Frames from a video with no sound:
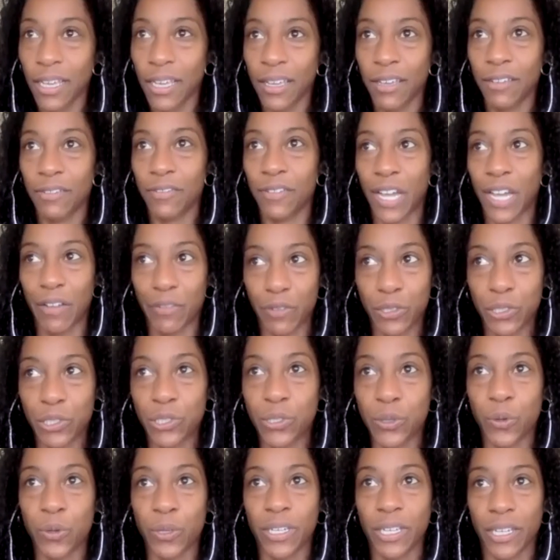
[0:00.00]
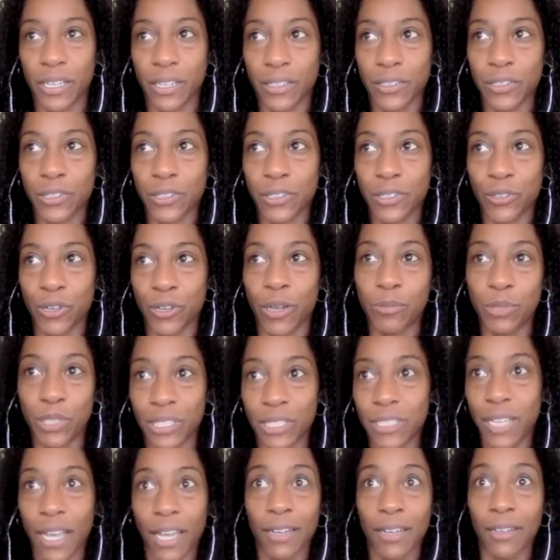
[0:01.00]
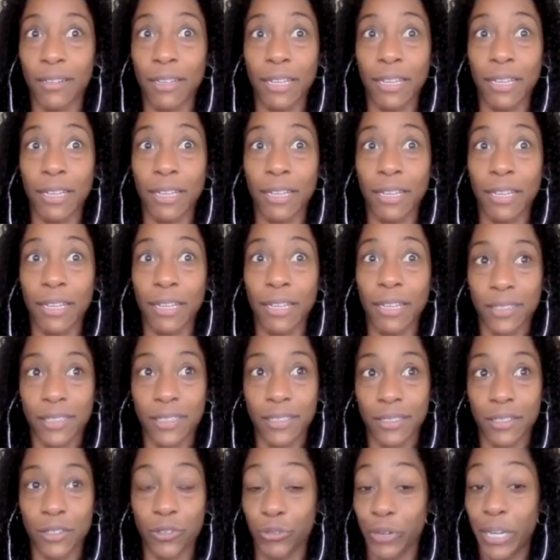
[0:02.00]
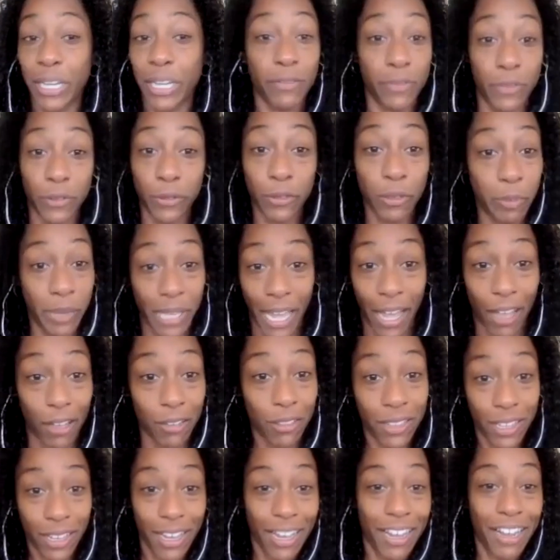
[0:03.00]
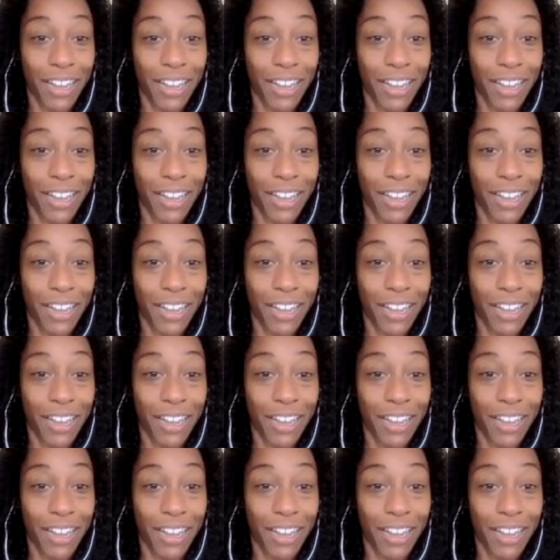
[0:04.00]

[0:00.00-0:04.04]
5 or so years, so I'm just kind of like grateful to be out there,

# TASK BRIEF
Could you give all of the data again exactly as written, omitting any pictures?

# PROBLEM SOLUTION
Frames from a video with no sound:
[0:00.00]
[0:01.00]
[0:02.00]
[0:03.00]
[0:04.00]

[0:00.00-0:04.04]
5 or so years, so I'm just kind of like grateful to be out there,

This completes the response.